In an orthogonal polygon (e.g. a rectangle) forming two adjacent sides of a right angle, wherein an orthogonal polyhedron (e.g. a cube ) two adjacent edges and therefore adjacent the side surfaces.
The angle between two vectors and in the Cartesian coordinate system can be on the dot product
Calculate. In this case, and in each case denote the lengths of the vectors, and the cosine of the included angle of the two vectors. Forming two vectors, and a right angle, the following applies
Two vectors thus are called orthogonal if their dot product is zero. The zero vector is orthogonal to all vectors. For example, two straight lines in the Euclidean plane with the slopes and then exactly orthogonal to each other if and only if.
In the synthetic geometry can orthogonality introduced by the axiomatic description of an orthogonality relation between straight lines on certain affine incidence levels.
Orthogonality in linear algebra
Orthogonal and orthonormal vectors
In linear algebra, Euclidean space are also included multi-dimensional vector spaces over the real or complex numbers in an extension of the term for which a scalar product is defined. The scalar product of two vectors and is a figure that must satisfy certain axioms and is typically written in the form. General then apply two vectors and a scalar product such as orthogonal to each other, if the dot product of two vectors is equal to zero, ie when
Applies. For example, in the space, the two vectors and with respect to the orthogonal Standardskalarprodukts as
Is.
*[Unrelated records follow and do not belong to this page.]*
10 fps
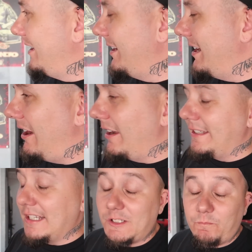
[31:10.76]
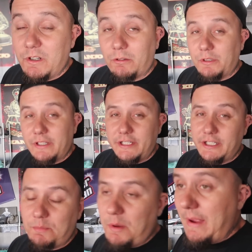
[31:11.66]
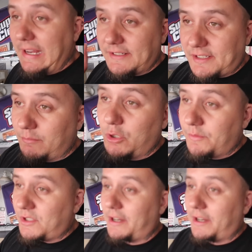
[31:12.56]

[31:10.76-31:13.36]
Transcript: Yeah, it does feel really good to be making some moves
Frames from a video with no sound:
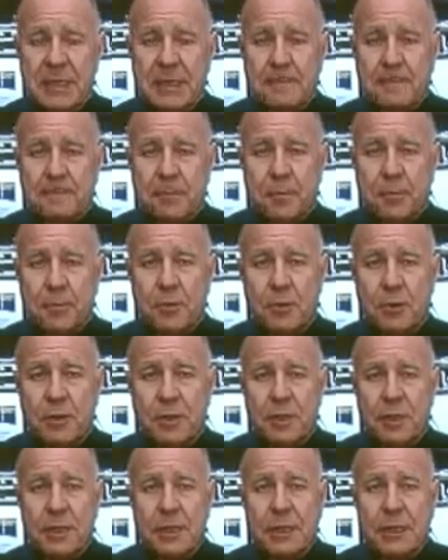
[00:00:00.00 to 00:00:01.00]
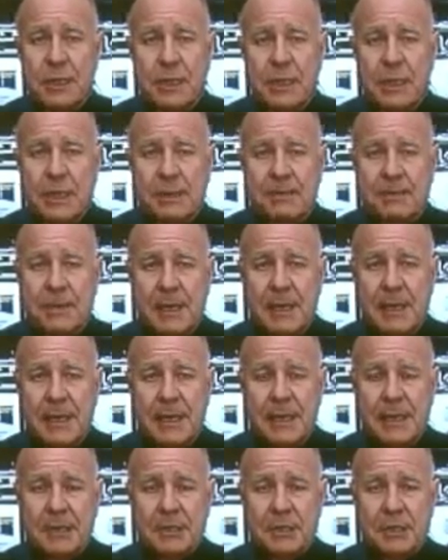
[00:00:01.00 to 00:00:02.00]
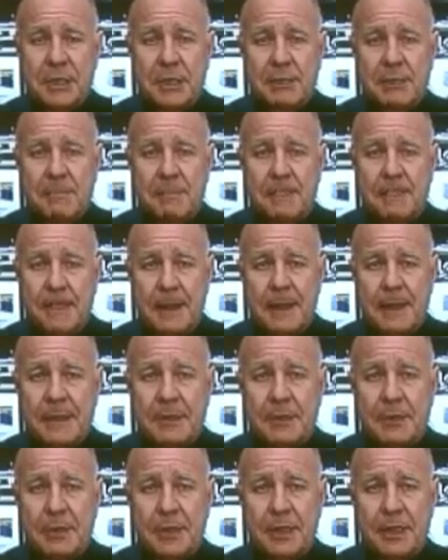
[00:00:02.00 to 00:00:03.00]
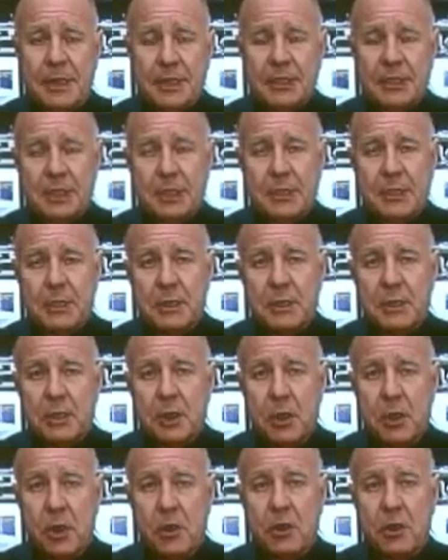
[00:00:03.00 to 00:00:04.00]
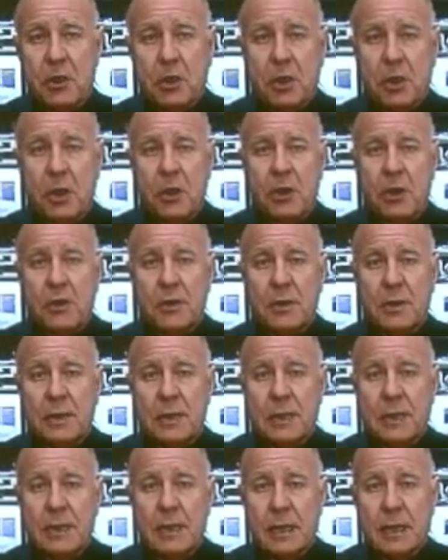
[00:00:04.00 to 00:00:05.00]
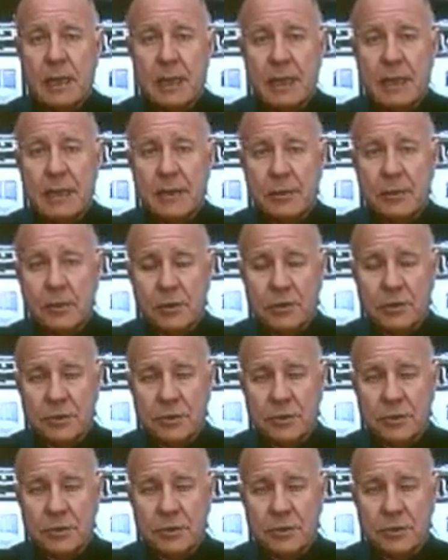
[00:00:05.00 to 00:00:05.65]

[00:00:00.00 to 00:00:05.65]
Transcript: Singapore, in Malaysia, Indonesia, Hong Kong, and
A set of vectors is then called orthogonal or orthogonal if all vectors contained in it are pairwise orthogonal. In addition, if all the vectors contained in it have the standard one, it is called the amount orthonormal or an orthonormal system. A set of orthogonal vectors that are all different from the zero vector is always linearly independent and therefore form a basis of the linear hull of this set. A basis of a vector space of orthonormal vectors is accordingly called orthonormal basis. Is paid for every two vectors an orthonormal basis
Wherein the Kronecker delta designated. Finite dimensional Hilbert spaces Skalarprodukträume and always have an orthonormal basis. For finite-dimensional vector spaces and separable Hilbert spaces one can find such using the Gram- Schmidt orthonormalization procedure. An example of an orthonormal basis, the standard basis (or canonical basis) of the three-dimensional space.
The term vector space can be generalized to that certain function spaces can be treated as vector spaces, and functions are then viewed as vectors. Two functions and a Skalarproduktraums are then called orthogonal if
Applies. For example, the L2 - scalar product for continuous real-valued functions on an interval is by
Defined. With respect to this scalar product, the two functions and to each other, for example, orthogonal on the interval, because it is
In full Skalarprodukträumen, so-called Hilbert spaces, so orthogonal polynomials and Orthogonalbasen be determined. However, many interesting spaces, such as L2 - spaces, infinite dimensional, see Hilbert space basis. In quantum mechanics the states of a system form a vector space, and accordingly we speak there also of orthogonal states.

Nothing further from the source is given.